The state of Oklahoma has been providing customized employee training for future employers entering the state for many years. You may ask why should the state provide job training for private business. If you were to see the high unemployment figures for unskilled workers in the state in the early 70’s you would understand that any company wishing to establish itself in the state would have to train an entire work force. This practice has become enormously successful over the years with the state providing specific job training at its Vocational Technical schools with as many as 3/4 of its enrollees being hired directly upon graduation. The School works closely with the company to develop a training plan with the school providing the orientation and classroom materials and the company providing the equipment and machines for training.

This low cost process seams to work better than tax incentives and other gimmicks which cost states a great deal more in revenue over the years and provides support for small companies during their critical startup period. The process reduces the risk of finding and training new employees. The key is to differentiate your state from others by offering innovative unique value added programs.

Article 39. Consolidation of city and County Governments

Consolidation of counties is needed in many states especially in upper mid-western rural areas. Populations grew and new counties were formed in the late 19th and early 20th centuries. Most county seats were placed within one day’s travel by buggy. Rural populations did not decline until the great depression and the 1930’s drought. But today rural and small town populations have decreased to the point that county services and facilities can no longer be maintained.

Due to depopulation consolidation of county governments is long overdue and will have to be initiated soon by state legislatures in a number of mid-western states. For most areas this is such a political hot potato that few politicians will approach the issue. The problem is with nostalgia. People have spent their entire lives in these rural communities and will fight to their last breath to save their courthouse. This problem first became evident when rural schools were consolidated into county district schools. Consolidation for schools was won on the basis of providing a better education for children. Consolidation of counties will have to be on the basis better public services especially for the elderly.
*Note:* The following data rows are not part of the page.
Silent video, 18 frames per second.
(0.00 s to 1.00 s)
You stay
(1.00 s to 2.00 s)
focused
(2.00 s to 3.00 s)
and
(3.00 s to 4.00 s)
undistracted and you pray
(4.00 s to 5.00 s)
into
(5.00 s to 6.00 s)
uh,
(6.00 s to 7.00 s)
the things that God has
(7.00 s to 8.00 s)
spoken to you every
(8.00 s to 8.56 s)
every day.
Another innovation that is starting to happen is the consolidation of small towns especially where they are in close proximity. The cost of maintaining city services is driving entire communities on the North Carolina coast to give up their city charters to a new county wide government center. Many of these small towns had become run-down and are unable to secure new investment opportunities. This is more than just saving money new life can be given to the area simply by changing its image. I predict that this will become more common especially where small towns are clustered city limit to city limit on he edge of larger metropolitan cities.
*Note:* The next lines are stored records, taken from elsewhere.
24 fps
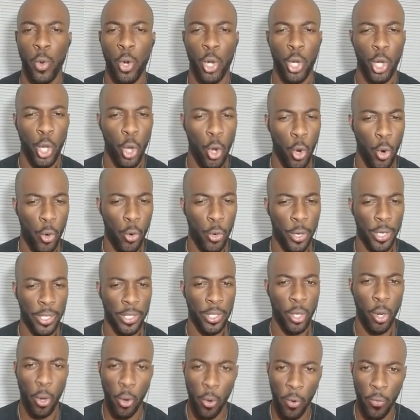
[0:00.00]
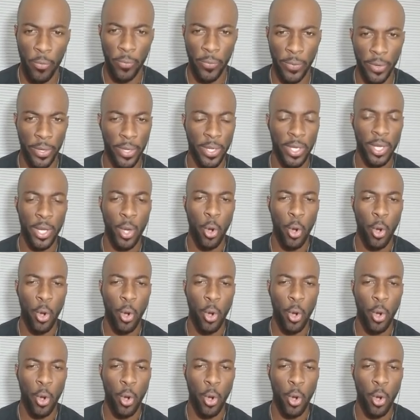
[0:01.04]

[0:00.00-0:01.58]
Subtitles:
lord over.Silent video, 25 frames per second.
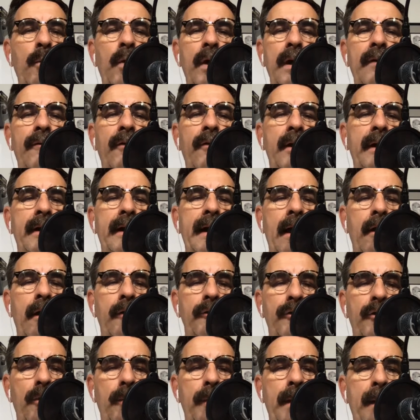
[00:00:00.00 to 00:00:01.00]
one of our
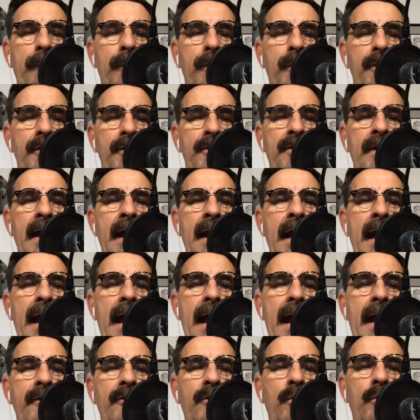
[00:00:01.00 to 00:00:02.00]
council members,
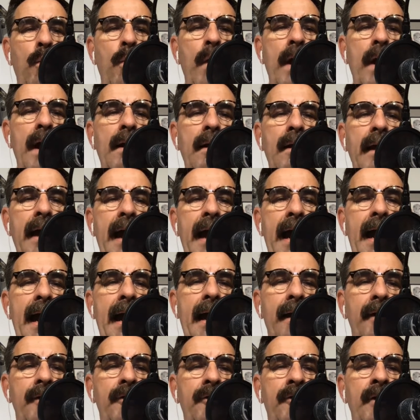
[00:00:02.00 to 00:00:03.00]
as well
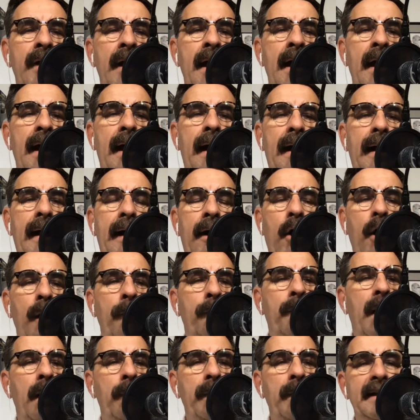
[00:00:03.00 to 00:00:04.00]
as
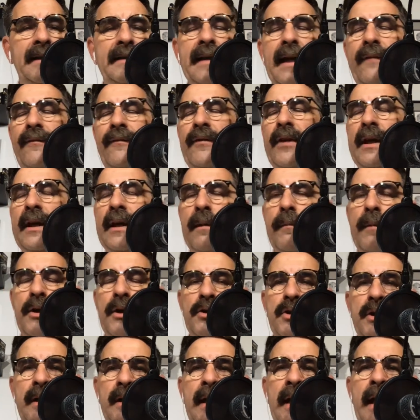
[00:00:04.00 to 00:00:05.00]
our Public Safety
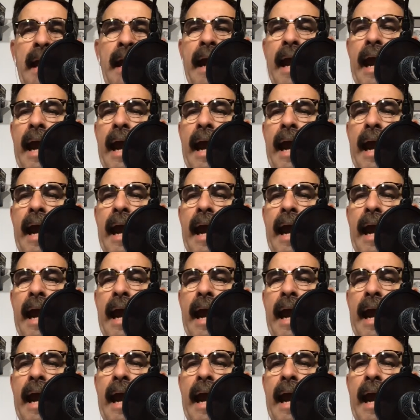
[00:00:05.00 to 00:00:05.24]
Commission.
There is right approach and wrong approach for getting the public on board for evolutionary change. I offer this example, in the 1960’s the city of London converted all their street lamps to orange halogen lamps, which were better for seeing in the fog. They had one other advantage the cost of operating them was significantly less than regular street lamps. When they were first installed on the East Coast they were touted as fog lamps and communities competed to see who could covert first to the new fog lamps. On the West Coast San Diego touted the savings that the city could get from installing the orange halogen street lamps. There was an immediate public outcry people called in saying they “didn’t want those damned cheap lamps in their neighborhood“. The lesson is where there are deep emotional issues talk about benefits but be sure saving money is not the primary reason for the change.